[Provided data — start]

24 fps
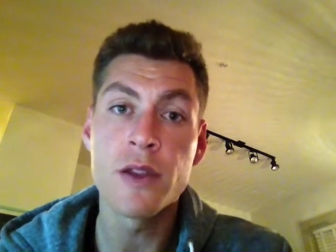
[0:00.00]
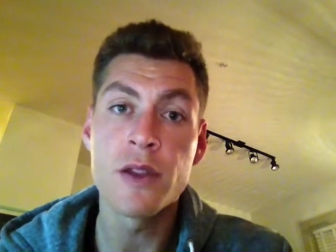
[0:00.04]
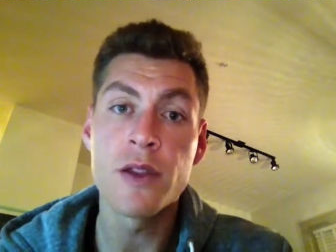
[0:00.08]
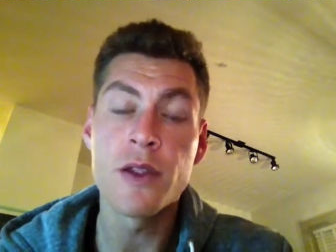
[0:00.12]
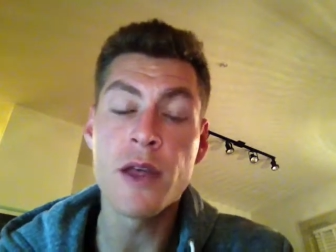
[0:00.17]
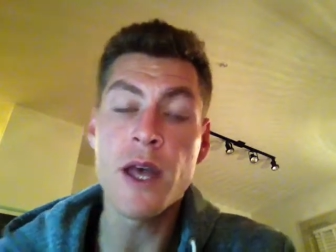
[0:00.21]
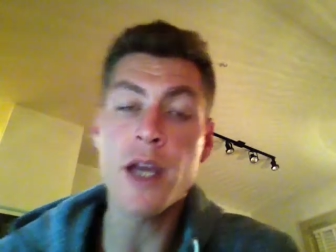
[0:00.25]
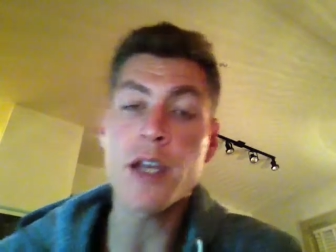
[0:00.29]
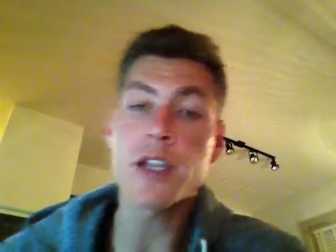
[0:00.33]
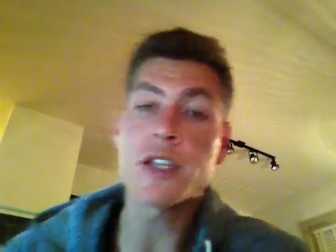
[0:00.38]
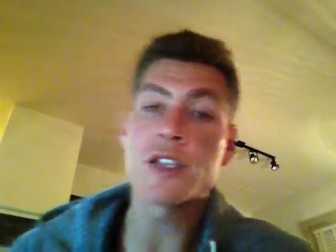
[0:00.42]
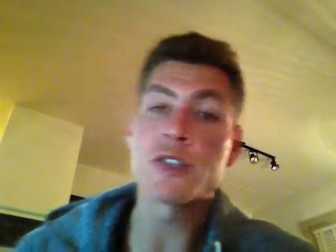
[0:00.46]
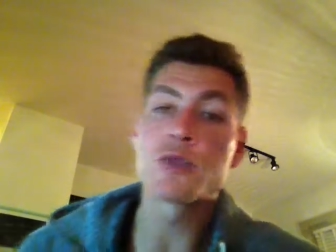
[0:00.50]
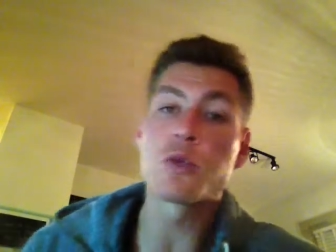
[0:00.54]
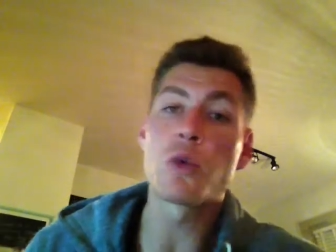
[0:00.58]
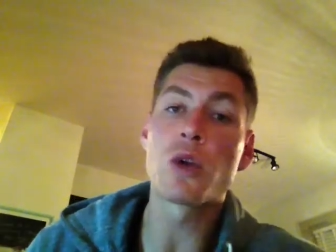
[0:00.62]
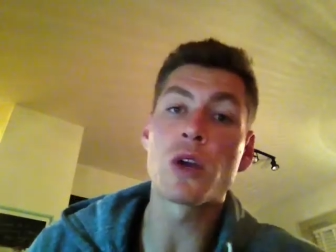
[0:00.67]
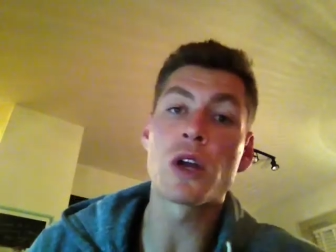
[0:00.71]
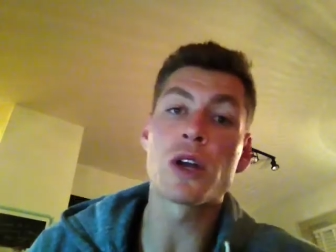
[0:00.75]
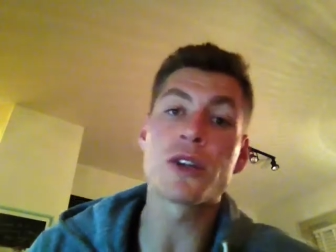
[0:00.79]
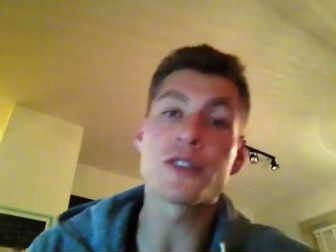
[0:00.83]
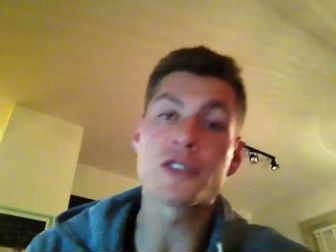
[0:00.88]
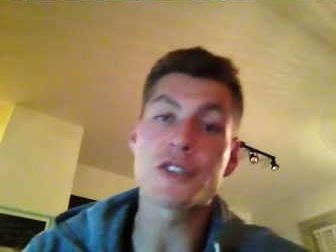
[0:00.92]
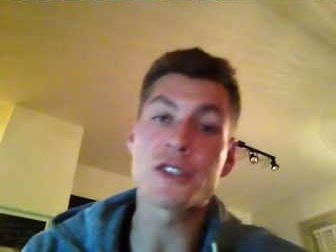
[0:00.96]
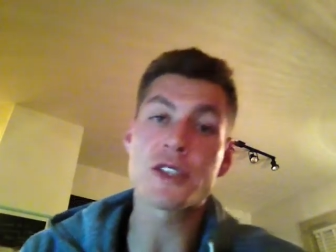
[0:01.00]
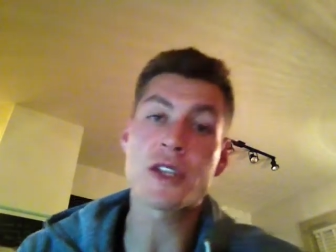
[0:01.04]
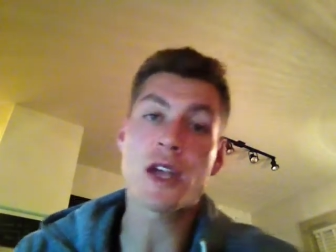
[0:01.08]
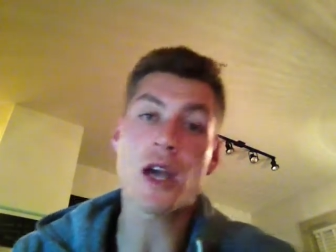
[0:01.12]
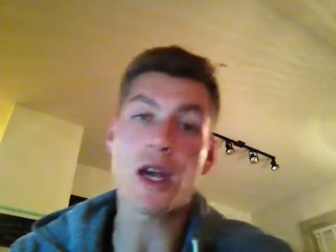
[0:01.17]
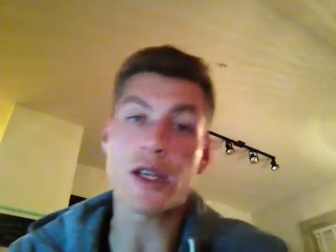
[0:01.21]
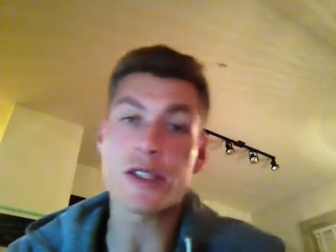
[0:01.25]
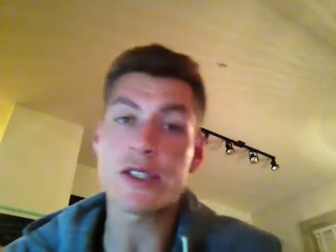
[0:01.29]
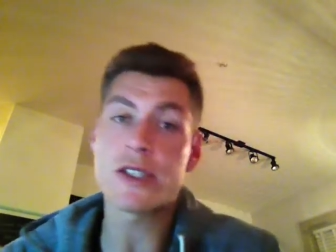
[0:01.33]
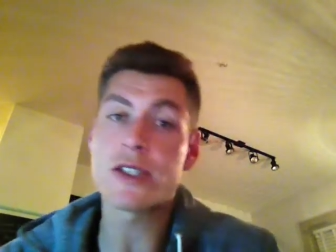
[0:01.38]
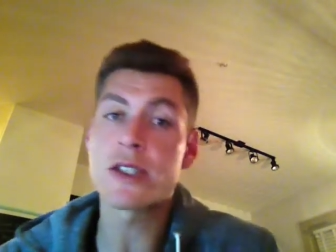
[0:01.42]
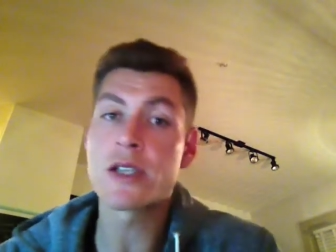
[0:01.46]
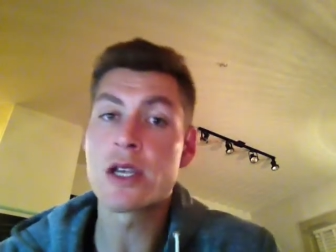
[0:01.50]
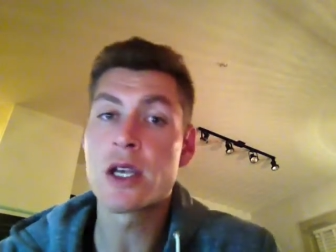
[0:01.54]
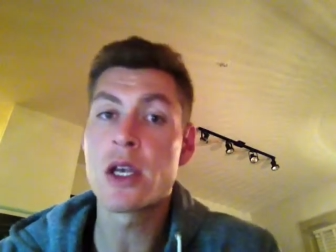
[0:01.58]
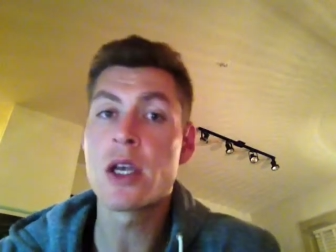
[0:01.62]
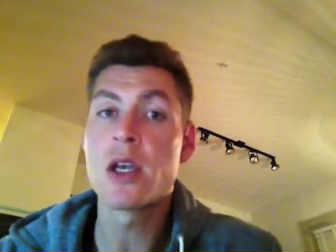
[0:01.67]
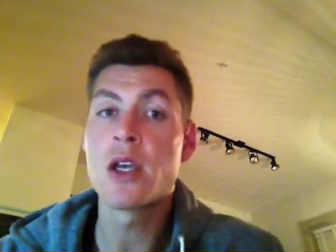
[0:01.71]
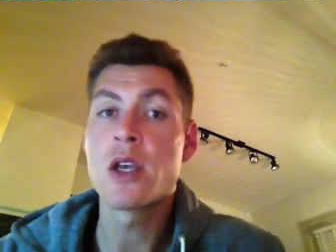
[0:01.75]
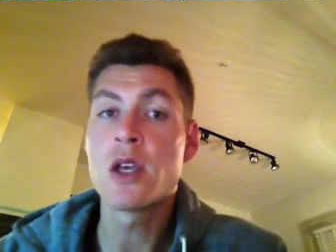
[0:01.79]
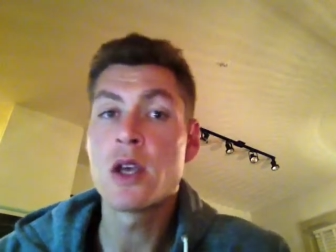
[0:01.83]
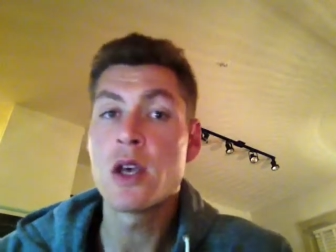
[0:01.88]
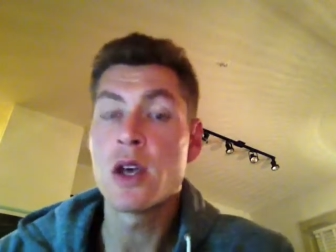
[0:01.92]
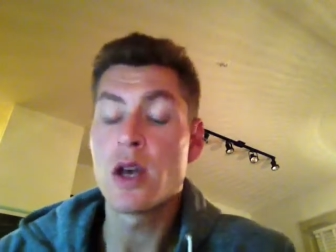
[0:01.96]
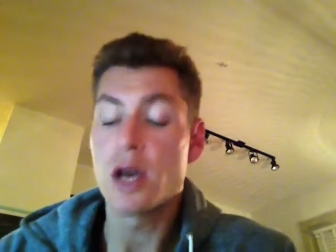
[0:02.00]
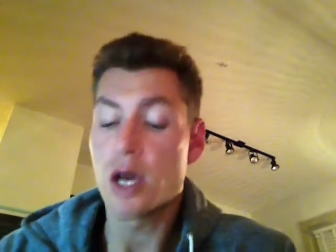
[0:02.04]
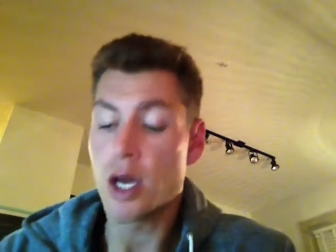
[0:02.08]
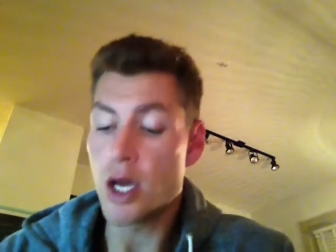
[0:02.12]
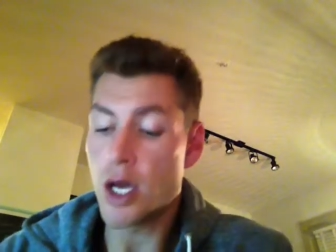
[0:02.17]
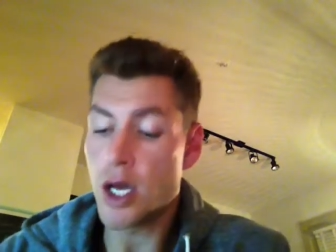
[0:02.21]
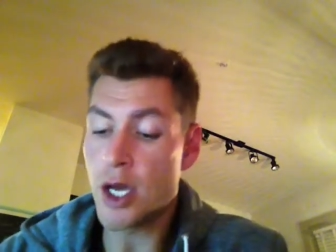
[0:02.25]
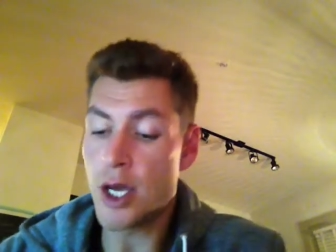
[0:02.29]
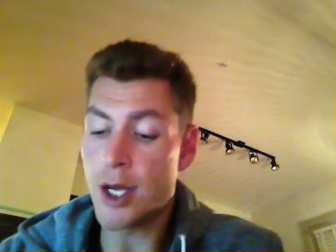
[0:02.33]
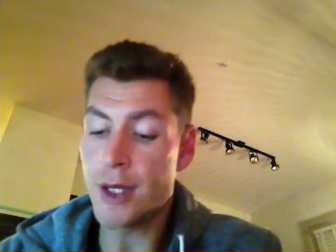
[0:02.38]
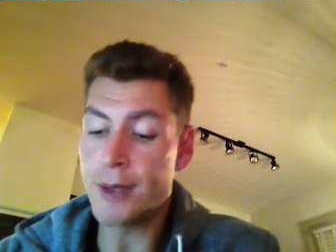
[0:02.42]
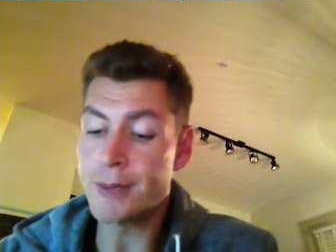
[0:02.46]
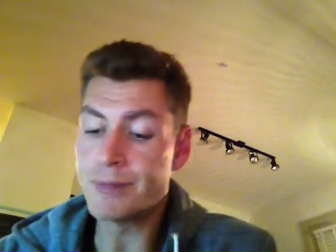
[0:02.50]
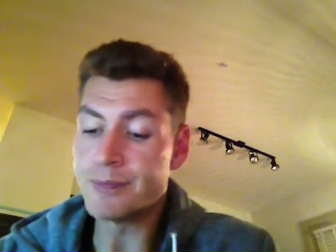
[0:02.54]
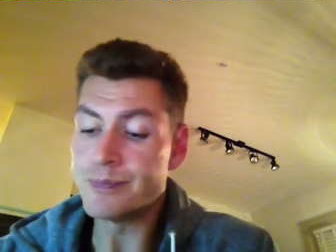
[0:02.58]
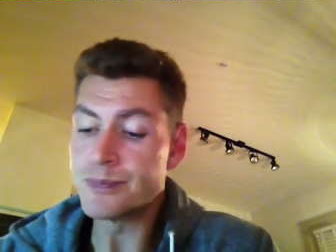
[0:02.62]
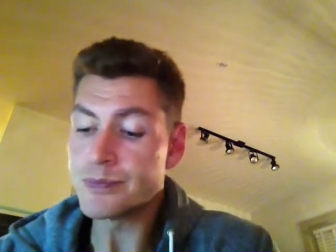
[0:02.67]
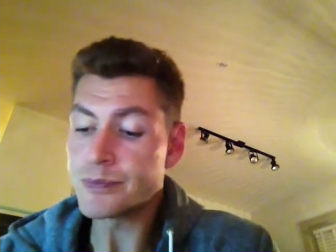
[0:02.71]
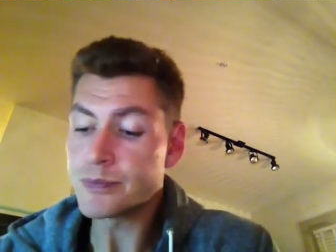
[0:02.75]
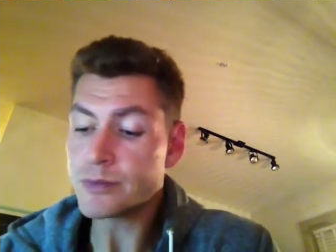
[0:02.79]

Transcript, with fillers: that is what I'll discuss. Um,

[Provided data — finish]

Assignment. Set down the records precisely as they appear. Any picture stays out.

Result of this task.
24 fps
[0:00.00]
[0:00.04]
[0:00.08]
[0:00.12]
[0:00.17]
[0:00.21]
[0:00.25]
[0:00.29]
[0:00.33]
[0:00.38]
[0:00.42]
[0:00.46]
[0:00.50]
[0:00.54]
[0:00.58]
[0:00.62]
[0:00.67]
[0:00.71]
[0:00.75]
[0:00.79]
[0:00.83]
[0:00.88]
[0:00.92]
[0:00.96]
[0:01.00]
[0:01.04]
[0:01.08]
[0:01.12]
[0:01.17]
[0:01.21]
[0:01.25]
[0:01.29]
[0:01.33]
[0:01.38]
[0:01.42]
[0:01.46]
[0:01.50]
[0:01.54]
[0:01.58]
[0:01.62]
[0:01.67]
[0:01.71]
[0:01.75]
[0:01.79]
[0:01.83]
[0:01.88]
[0:01.92]
[0:01.96]
[0:02.00]
[0:02.04]
[0:02.08]
[0:02.12]
[0:02.17]
[0:02.21]
[0:02.25]
[0:02.29]
[0:02.33]
[0:02.38]
[0:02.42]
[0:02.46]
[0:02.50]
[0:02.54]
[0:02.58]
[0:02.62]
[0:02.67]
[0:02.71]
[0:02.75]
[0:02.79]

Transcript, with fillers: that is what I'll discuss. Um,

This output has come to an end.